Smart thinking from HarperCollins

Eoin Purcell

AuthorAssistant
This just may be the smartest move by a mainstream publisher in some time. The Bookseller has an article on the new site here. The bones of the idea is helpfully given by HC’s corporate press release:

enables authors to create and post information, images and links quickly and easily. This new author network is a central destination where fans can find exclusive, comprehensive, and authoritative information on their favorite authors.

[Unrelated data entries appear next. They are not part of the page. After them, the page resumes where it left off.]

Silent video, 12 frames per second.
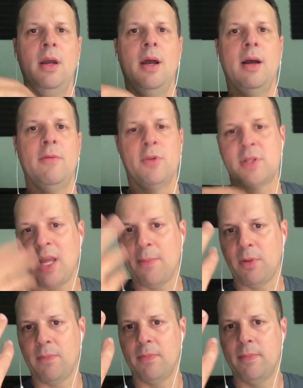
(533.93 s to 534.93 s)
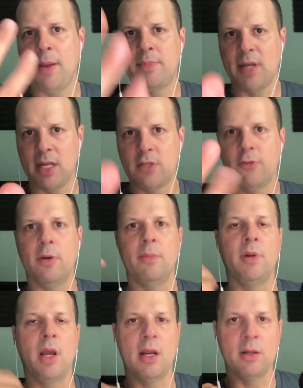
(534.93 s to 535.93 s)
For example, peptides
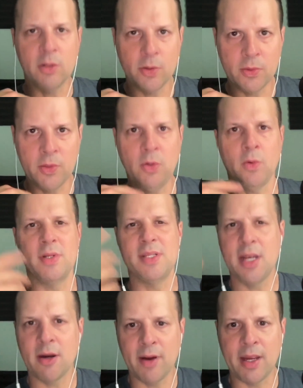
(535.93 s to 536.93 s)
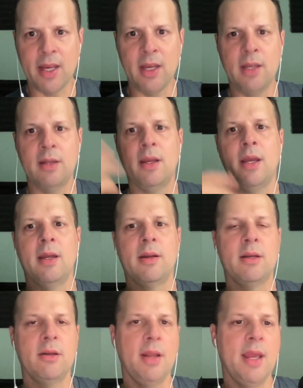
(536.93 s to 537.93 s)
from gluten or dairy
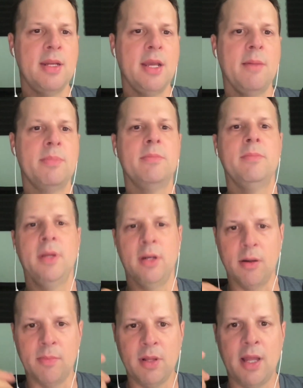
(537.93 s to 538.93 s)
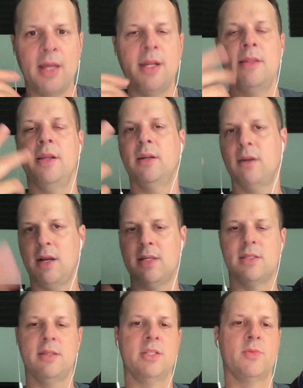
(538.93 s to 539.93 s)
could end up in our blood and then
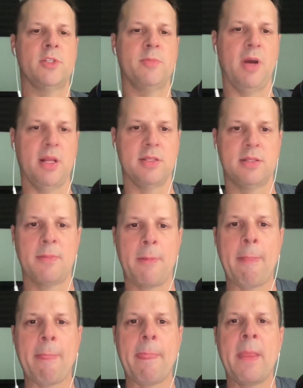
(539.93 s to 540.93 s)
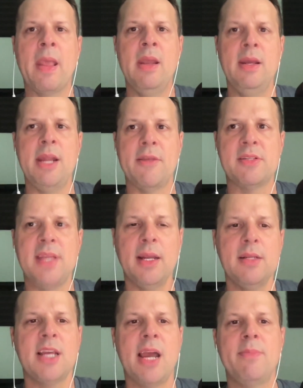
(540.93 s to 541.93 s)
cause this response. Now, the
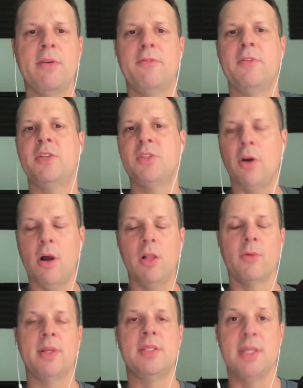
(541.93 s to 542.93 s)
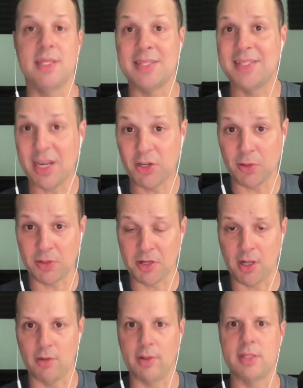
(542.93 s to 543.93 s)
second type of tolerance is central
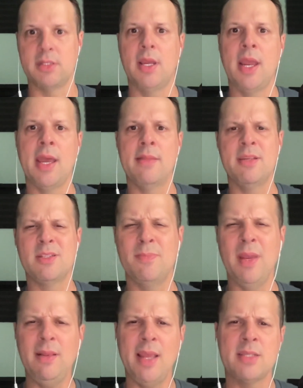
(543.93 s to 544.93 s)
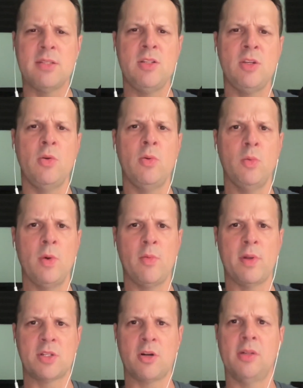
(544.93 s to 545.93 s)
tolerance, and mainly has to do
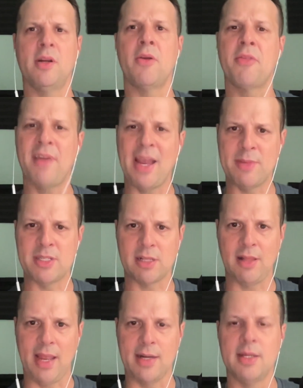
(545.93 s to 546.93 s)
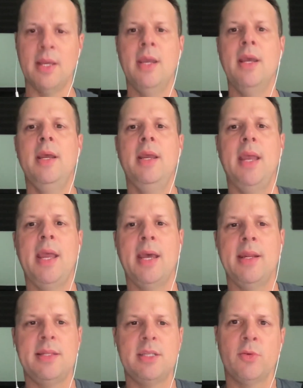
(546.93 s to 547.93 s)
with what's called our thymus gland.
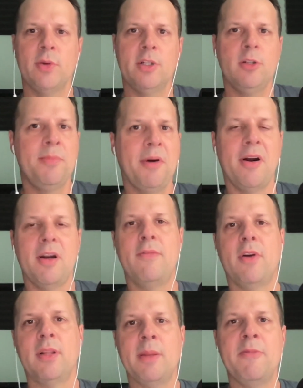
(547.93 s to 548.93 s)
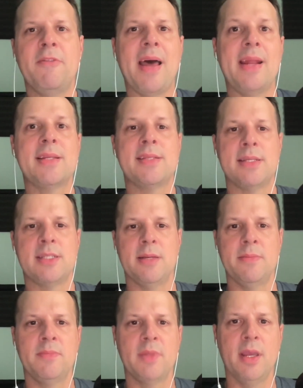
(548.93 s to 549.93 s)
And it's a critical part of our lymphatic
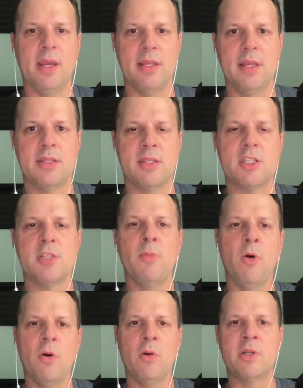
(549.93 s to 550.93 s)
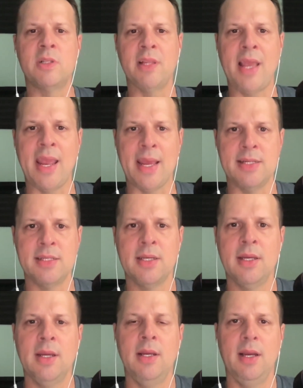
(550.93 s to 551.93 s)
system. It's a small gland
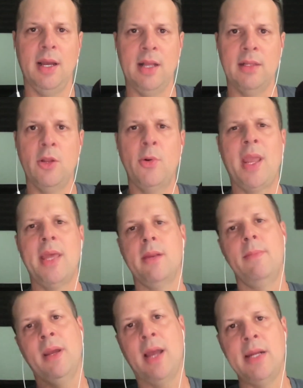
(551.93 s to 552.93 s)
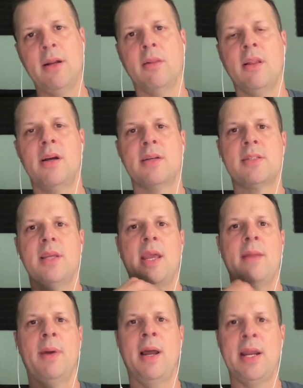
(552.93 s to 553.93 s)
located behind our lungs
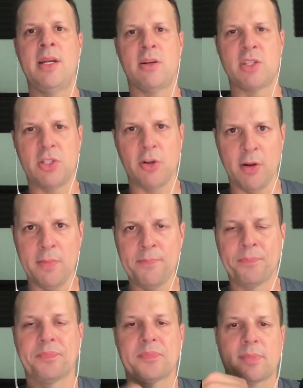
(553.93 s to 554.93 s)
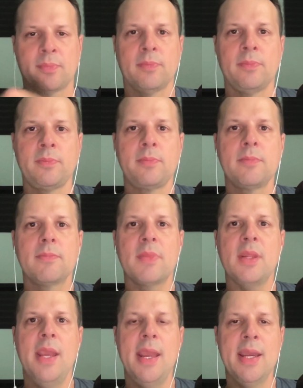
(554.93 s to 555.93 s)
and behind our sternum.
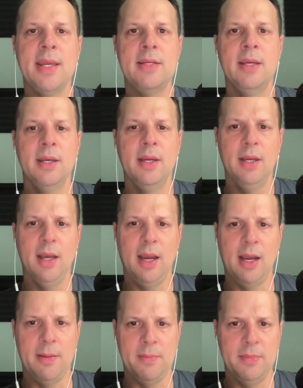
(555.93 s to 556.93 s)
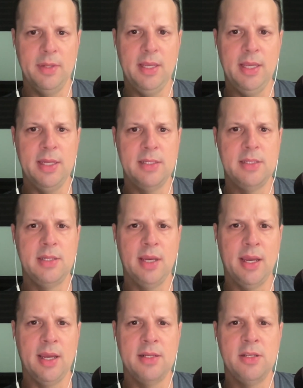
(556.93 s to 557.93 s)
And it
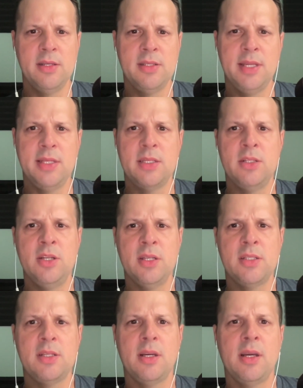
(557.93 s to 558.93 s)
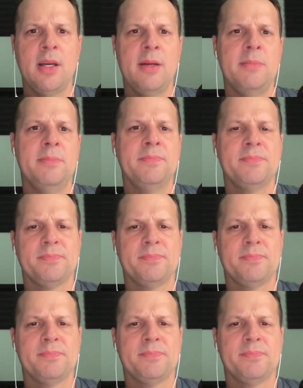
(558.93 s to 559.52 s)
sits just in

I am not too interested in how much use this content is on HarperCollins’ sites, although I am fairly sure they will be, what interests me is that by creating a platform for all authors (and I hope they roll this out across everyone of them [currently its got 40 from the Avon imprint]) Harper has moved their game up several dozen notches. When it is in place an functioning perhaps they should consider making it contractual for authors to blog on the platform and allow search engines to index and rank them.

That way when a reader searches an authors name the traffic can be driven not to some strange site controlled by others but directly to the publishers author pages with live blogging material, helpful insights and comments from the author. Currently they don’t seem to offer comments which is a shame and should be changed. They do have this (See below):
HarperCollins

option on author pages (Victoria Alexander in this case). Two e-mail sign ups for readers. One that sends out a general e-mail from the Avon group and another that sends out alerts for that author. Clever stuff.

Author Assistant is cleverly packaged as an author tool (which in some ways it is) and hides the real advantage which is to build the marketing base for HarperCollins. I for one can see no problem with that, in fact I think its rather smart.

Listening to Feist but wishing I was at the gig!
Eoin

5 thoughts on “Smart thinking from HarperCollins

  1. It depends on the writer. One of the reasons I blog is because I’m not obliged to. If the Nobel Committee called tomorrow, I’d probably refuse because of the acceptance speech! And when a prospective agent told me about obligatory booksignings and other ‘make nice’ responsibilities, I told her ‘thank you very much, that’s for a performer, not a writer.’

  2. Ah I see. Most publishers would find that hard to deal with!
    Radio stations love authors, so do TV stations. If we released and book and then said actually the authors not so keen and chatting with you they would probably ignore us for a while!

    Eoin

  3. Yes, of course I see the problem from the publisher’s point of view. Perhaps I should accept my 16-year-old daughter’s suggestion: ‘Tell everyone I wrote the stuff, Mum. I’ll talk to anyone!’